In the years from 2003 to 2008, forecasts had improved so that the average error was down to less than 200 miles at 72 hours, and less than 100 miles at 48 hours.
“If you gave somebody an average error now of 400 miles at 72 hours out, you’d probably be fired,” Read said.
According to data Read showed, the NHC track error has gone down 60 percent since 1990. A forecast for five days from now is as accurate as forecasts for three days away were a decade ago.
Meanwhile, forecasters haven’t made much improvement in forecasting the intensities of hurricanes in the last 15 to 20 years. “We probably don’t do much better forecasting intensity today than we did then,” Read said of his early years tracking hurricanes.
In the next decade, Read said, he said, he expects track forecasts for six to seven days will be as accurate as they are today for four to five days ahead.
Although improvements in track forecast accuracy show signs of leveling off in the last few years, “I’m not that worried about the track forecast,” Read said. “I think we will gain on that as new improvements come along.”
Knowing the cone
Because of improved forecasts, the familiar “error cone” will be smaller this year.
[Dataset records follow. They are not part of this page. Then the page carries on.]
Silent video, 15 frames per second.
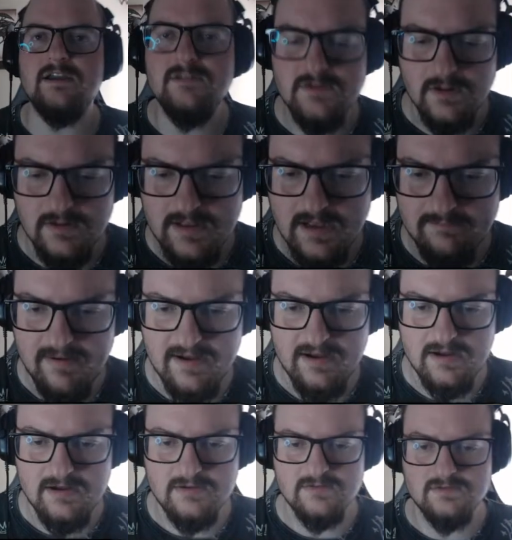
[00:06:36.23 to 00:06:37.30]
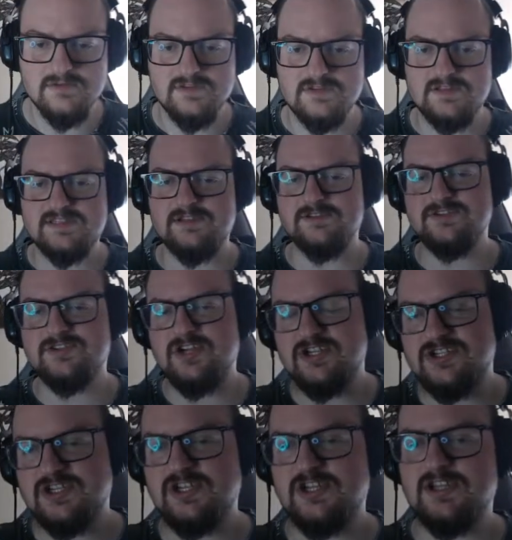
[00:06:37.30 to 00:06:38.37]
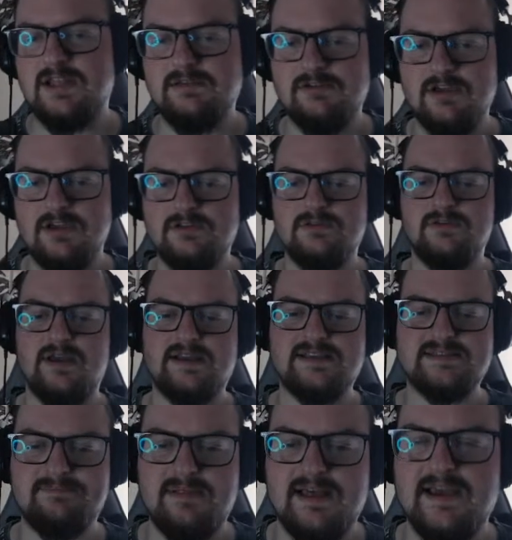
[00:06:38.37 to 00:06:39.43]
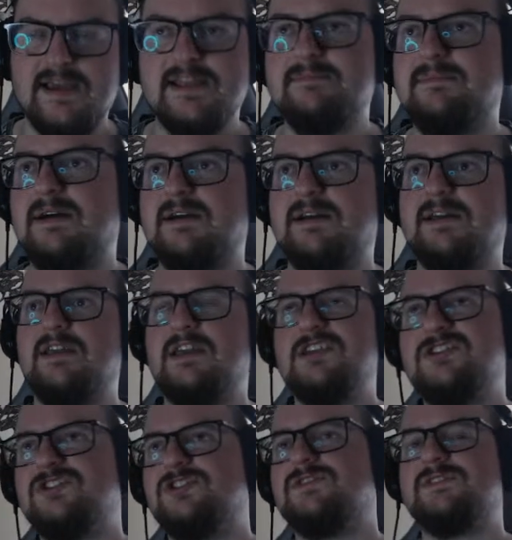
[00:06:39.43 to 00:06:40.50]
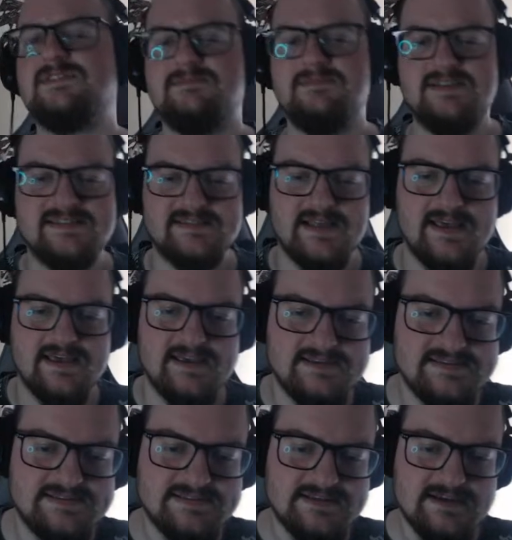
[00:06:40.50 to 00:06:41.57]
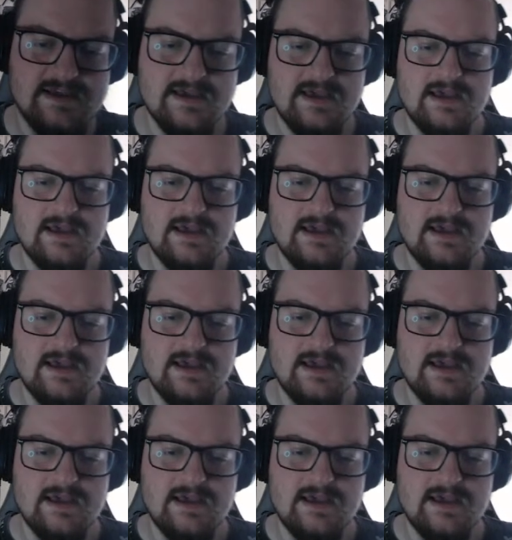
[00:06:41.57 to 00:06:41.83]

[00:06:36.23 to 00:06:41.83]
going to talk about this illustration. I'm going to explain my issues, mistakes.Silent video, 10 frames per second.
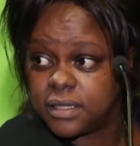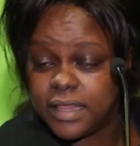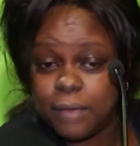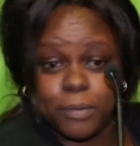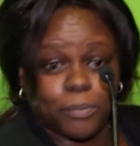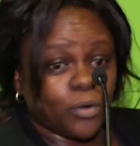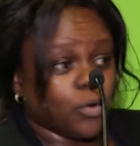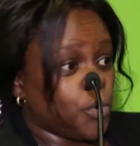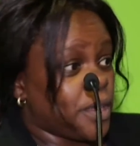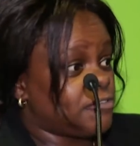There are people
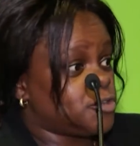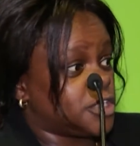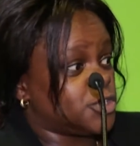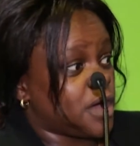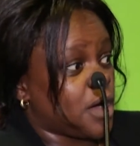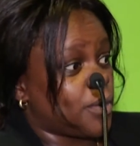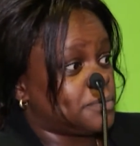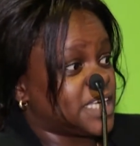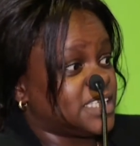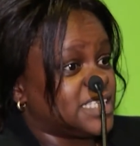who we have to ensure our
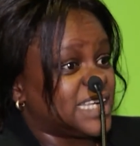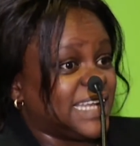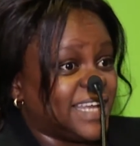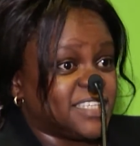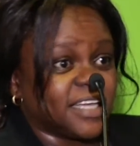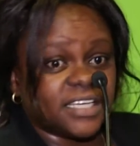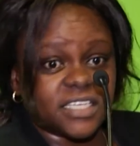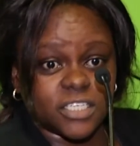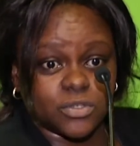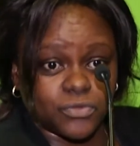website is engaging and
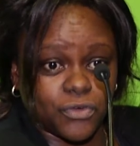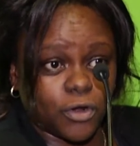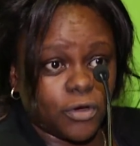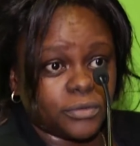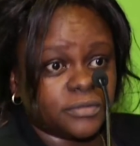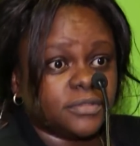easy to follow.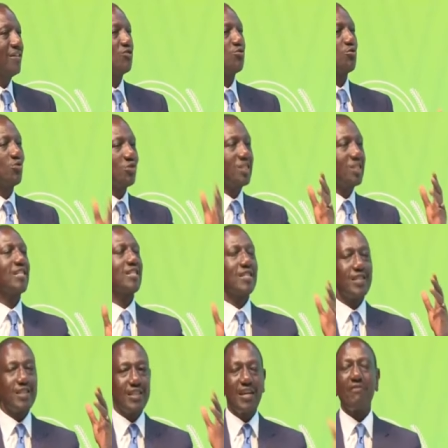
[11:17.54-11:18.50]
to
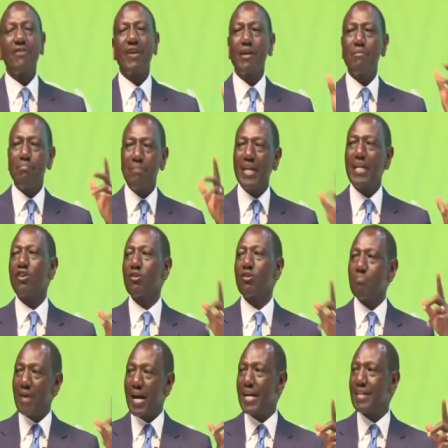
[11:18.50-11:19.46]
67
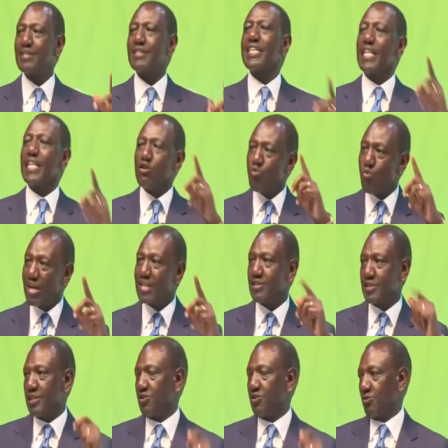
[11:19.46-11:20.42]
million bags in one
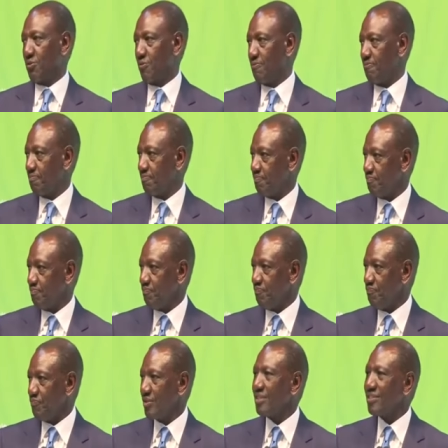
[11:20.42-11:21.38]
season,
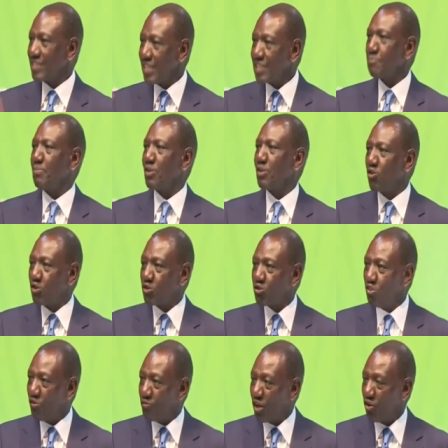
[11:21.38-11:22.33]
just because
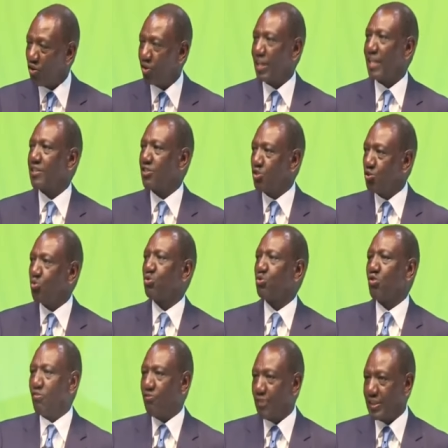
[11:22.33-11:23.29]
of the correct
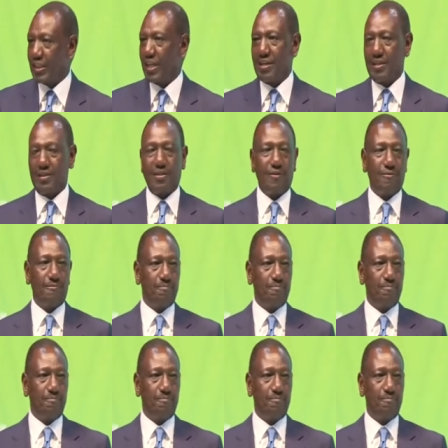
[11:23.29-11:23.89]
use of fertilizer.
The hurricane center adjusts the cone every year. The size is set so that the cone is as wide as two-thirds of the average error on each side of the track, for each forecast period.
This year, the cone is substantially smaller, Read said, partly because the record-setting 2005 hurricane season — which was not a “stellar” year for track forecasts, he noted — is no longer in the five-year error calculation.
Because the error could be to the right or left of the track, the circles that define the cone are twice as wide as the average forecast error.
This year’s error cone, based on 2006 through 2010, will be only 72 nautical miles wide at the 12-hour forecast point. At the furthest forecast point, five days (120 hours) away, the cone will be 478 nm wide. That’s about 550 statute (land) miles.
But the biggest problem, mentioned by several speakers on the panel, is that people can completely misunderstand what the cone represents.
Even when the cone is carefully explained, it’s hard for people to not see it as a kind of picture of the storm — a forecast of how big the storm is, how far out the winds will be or where the storm surge will strike the coast. The cone does not represent any of those things.
Read emphasized that the cone has absolutely nothing to do with a storm’s size, or the size of its effects. Even if a forecast is very accurate, and the center of a storm is exactly in the center of the forecast cone, hurricane-force winds or storm surge, or both, can easily affect locations outside the cone.
“A lot of people think if they’re outside the cone they don’t need to worry,” said John Cangialosi, the NHC hurricane specialist. He said in a storm like Hurricane Ike, “the cone tells you nothing about the wind field,” and Ike’s worst storm surge hit beyond the cone.